Schlüsselbefunde der Studie, praktische Implikationen und zukünftige Anwendung
Die Ergebnisse der Studie sind dabei eindeutig: Die älteren Teilnehmer zeigten eine langsamere und weniger präzise Wortfindung. Insbesondere die Verarbeitungsgeschwindigkeit erwies sich als der beste Prädiktor für spontane Wortfindungsschwierigkeiten und den Rückgang der exekutiven Funktionen. Diese Ergebnisse unterstützen die Verarbeitungsgeschwindigkeitstheorie als Hauptursache für altersbedingte Wortfindungsschwierigkeiten. Zudem hatten die älteren Erwachsenengrößere Schwierigkeiten, irrelevante Informationen zu unterdrücken, was die auch Hemmungsdefizithypothese untermauert.

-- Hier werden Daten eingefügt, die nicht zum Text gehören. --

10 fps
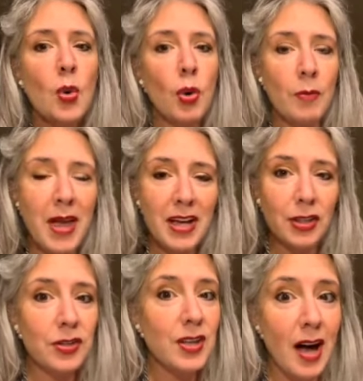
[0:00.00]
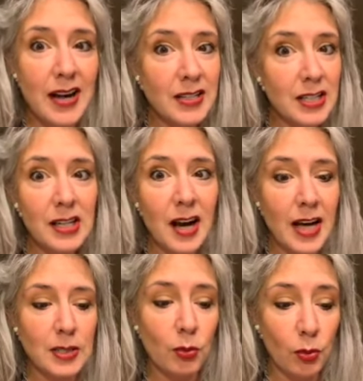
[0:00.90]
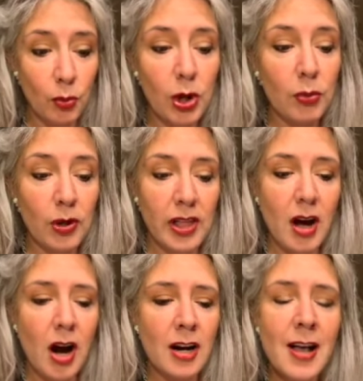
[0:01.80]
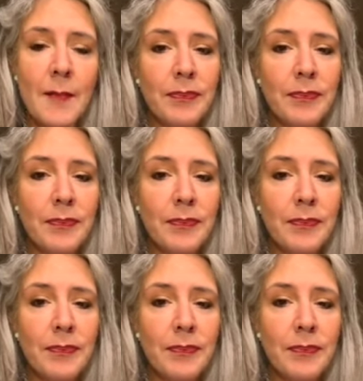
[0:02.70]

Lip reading: We're making those IT guys work really hard.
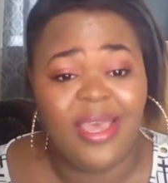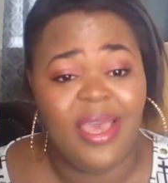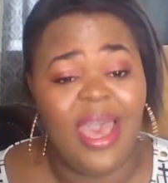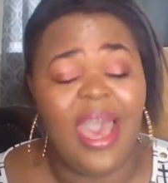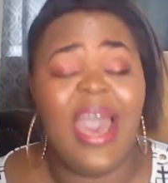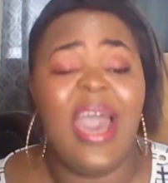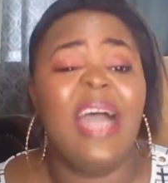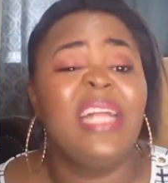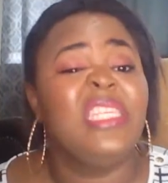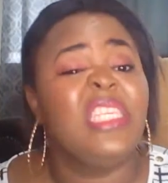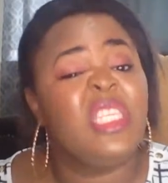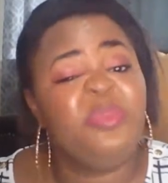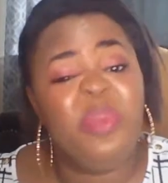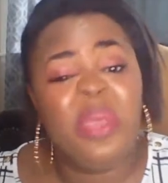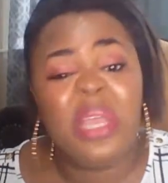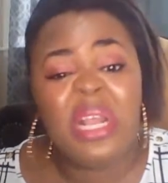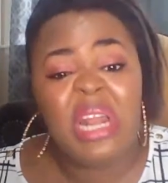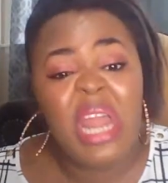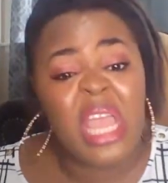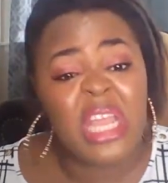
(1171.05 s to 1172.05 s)
Her heart is
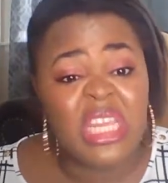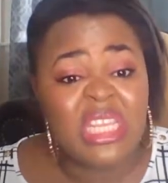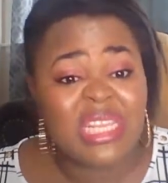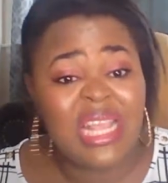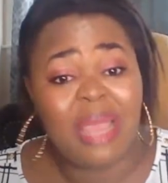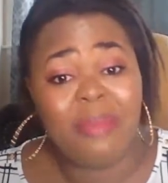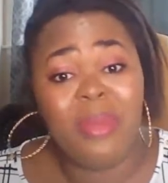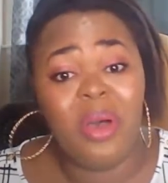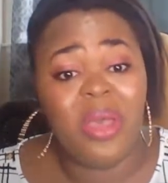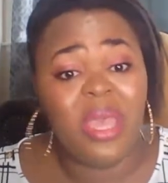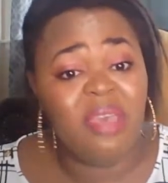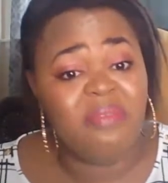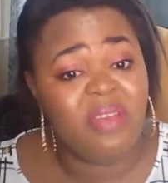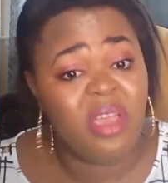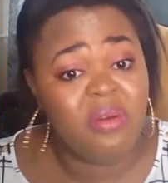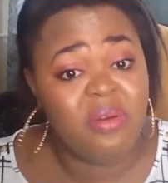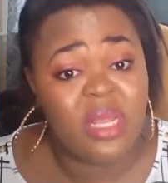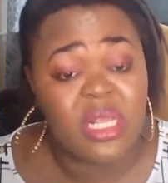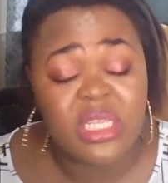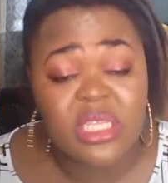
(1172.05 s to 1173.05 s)
big like this, like Mount
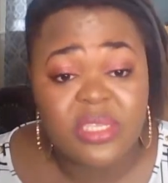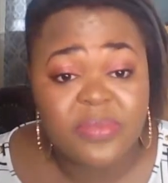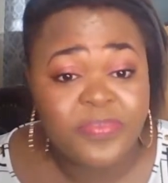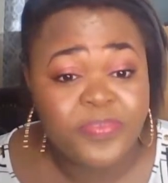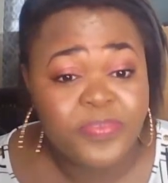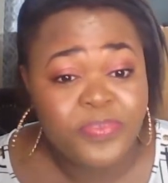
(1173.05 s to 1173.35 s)
Everest.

Die Erkenntnisse aus dieser Studie könnten weitreichende Implikationen für die klinische Praxis haben. Durch regelmäßige Sprachanalysen könnten Risikopatienten frühzeitig identifiziert und entsprechend behandelt werden. Dies könnte nicht nur den Verlauf der Krankheit positiv beeinflussen, sondern auch die Lebensqualität der Betroffenen erheblich verbessern. Darüber hinaus könnte die Sprachanalyse als nicht-invasives, kosteneffizientes Screening-Instrument in der allgemeinen medizinischen Praxis eingesetzt werden, um frühzeitig Anzeichen von kognitiven Beeinträchtigungen besser zu erkennen, so die Forscher.